Krizini aşmak için saldırıyor siyasi iktidar, çöküşünün kokuşmuşluğunun tüm boyutları açığa çıktıkça daha çok saldırıyor. Anayasal düzeni yok ede ede yol almaya çalışıyor. Yürütmesini ele geçirdiği tüm idari yapılarla bu saldırılarını pekiştiriyor. Savcılar anayasanın gereğini değil iktidarın emrini yerine getiriyor. Danıştay’ın kararları hiçe sayılıyor bakanlıklar tarafından. Yaşam alanları, ormanlar, sular, tarım alanları sermayenin tahakkümüne sokuluyor, el konuyor, gasp ediliyor aynı yaşam hukukuna aykırılıklarla.
Muğla’daki Termik Santraller Danıştay ve AİHM Kararlarıyla Kapatılmıştı ! uyarısı ile Muğla Su İnisiyatifi’nin dün yapılan açıklamasında dönemin yandaş/ sarısendika başkanının ana akım medya kanallarında boy gösterip iktidar partilerinin kapısında ağlaklı ifadelerle çözüm arama çabalarının ardındaki gerçek aktarılıyor. Açıklamayı okumanızı salık veririm. Siyasi iktidarın 23 yıldır sürdürdüğü siyasetinin kirliliği tüm çıplaklığı ile aktarılıyor basın açıklamasında.

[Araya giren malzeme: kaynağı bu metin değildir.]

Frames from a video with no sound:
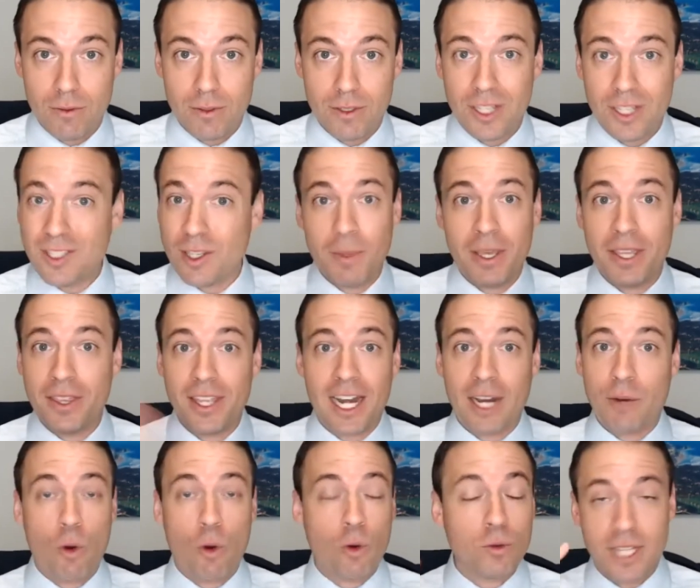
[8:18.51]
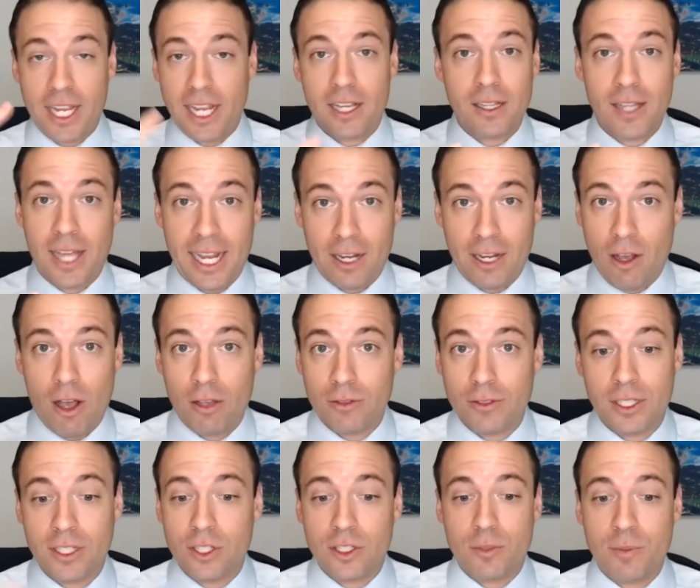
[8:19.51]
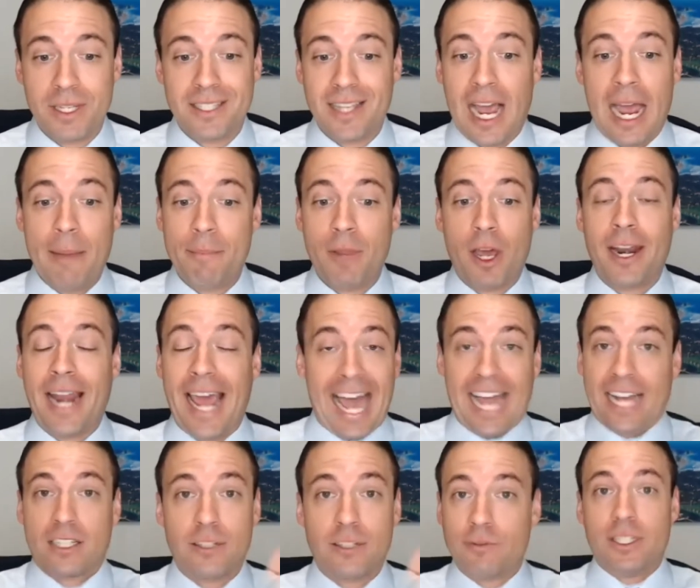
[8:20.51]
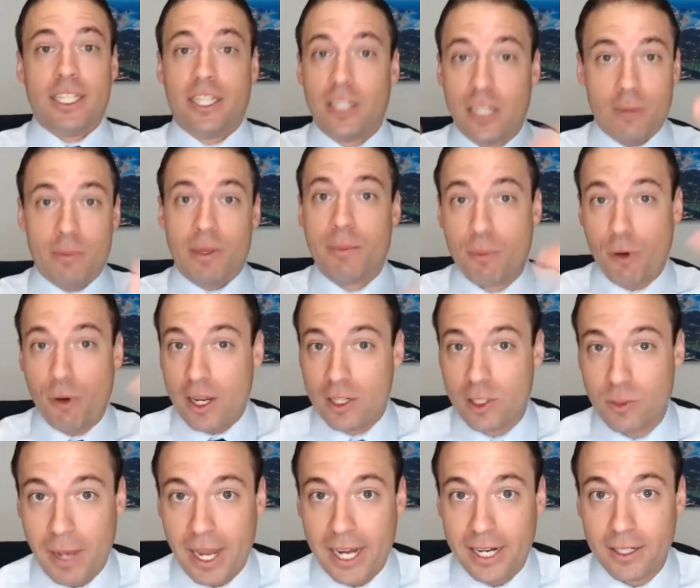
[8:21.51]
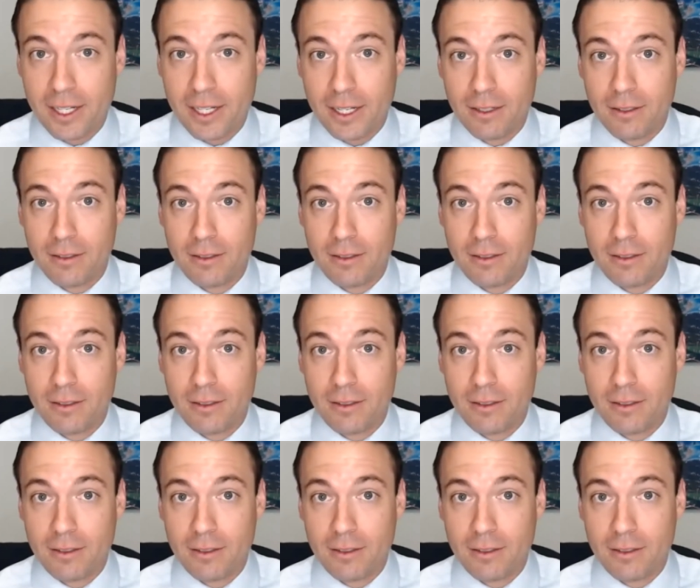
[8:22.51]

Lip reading: Doesn't mean that I won't take client calls. It just means I'm not actively going to be prospecting.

Ormanları, yaşam alanlarını savunan Akbelenlilerin, ekoloji örgütlerinin çabasının hukuk tanımaz siyasetin iç yüzünü yansıtıyor, suyu, su havzalarına korumanın yaşamı, emeği korumanın siyaseti olduğunu belirten açıklama.
MSİ’nin 19 Şubat 2025 tarihli açıklaması siyasi iktidarın demokrasiyi, hukuku ortadan kaldırışının ve yürüttüğü kirli siyaset ile kendi yapılarını nasıl oluşturduğunun somut örneğini sunuyor. Açıklamanın ilk paragrafı tarihselliğin, adaletin hiçe sayılmasına rağmen ve inadına yaşamı yok eden TES’lerin bölgeyi talan edişindeki ısrar görülüyor.
“Son günlerde Tes-İş Sendikası Muğla Şubesi Yatağan Termik Elektrik Santralinin (TES) kömür çıkaramama nedeniyle zor durumda olduğunu belirterek siyasi partilerin Muğla örgütlerini dolaşıyor, raporlar sunuyor. Oysa bu santral(ler) diğer iki santral gibi Yeniköy ve Kemerköy TES, Aydın İdare Mahkemesi’nin Danıştayca onanan kararıyla 1996 yılında kapatılmıştı. Ayrıca AİHM de 2005 tarihli kararıyla mahkeme kararına uyulması gerektiğini gerekçesinde belirterek santrallerin kapatılmasının gerekli olduğuna karar verdi. Bakanlar Kurulu’nun Türkiye hukuk tarihinde ilk olmayan, idare tarafından mahkeme kararlarına uyulmamasına karar vermesiyle santraller 30 yıldır hala çalışıyor. Sendika’nın 187 işçinin işten atılmasına karşılık (gerçekte, 420 işçinin işten çıkarılacağı iddia ediliyor) işverenin tarafını tutup, işçilerin, işten atılmasını tevekkülle karşılamasını tavsiye etmekten başka yapacakları olduğunu hatırlatırız. İşçilerin işten atılması birinci dereceden işverenin ve sendikanın sorumluluğundadır. İşveren bunu öngörmek zorundadır; ama işveren kâr peşinde, güneş enerjisi santralini, ihale şartlarına aykırı olarak Yatağan’ın maden çukurlarına kurmakla meşgul. İşçilerin ne olacağı umurunda değil!”
Bizlerin umurunda. Bu ülkede onuru ile yaşayanlar, yaşamı özgürleştirmek için mücadele etmeye devam edeceğiz. Yaşamı, doğal, kültürel varlıkları korumaktan vazgeçmeyeceğiz. Bu kirli düzene razı olmayacağız. Yapılanlara göz yummayacağız.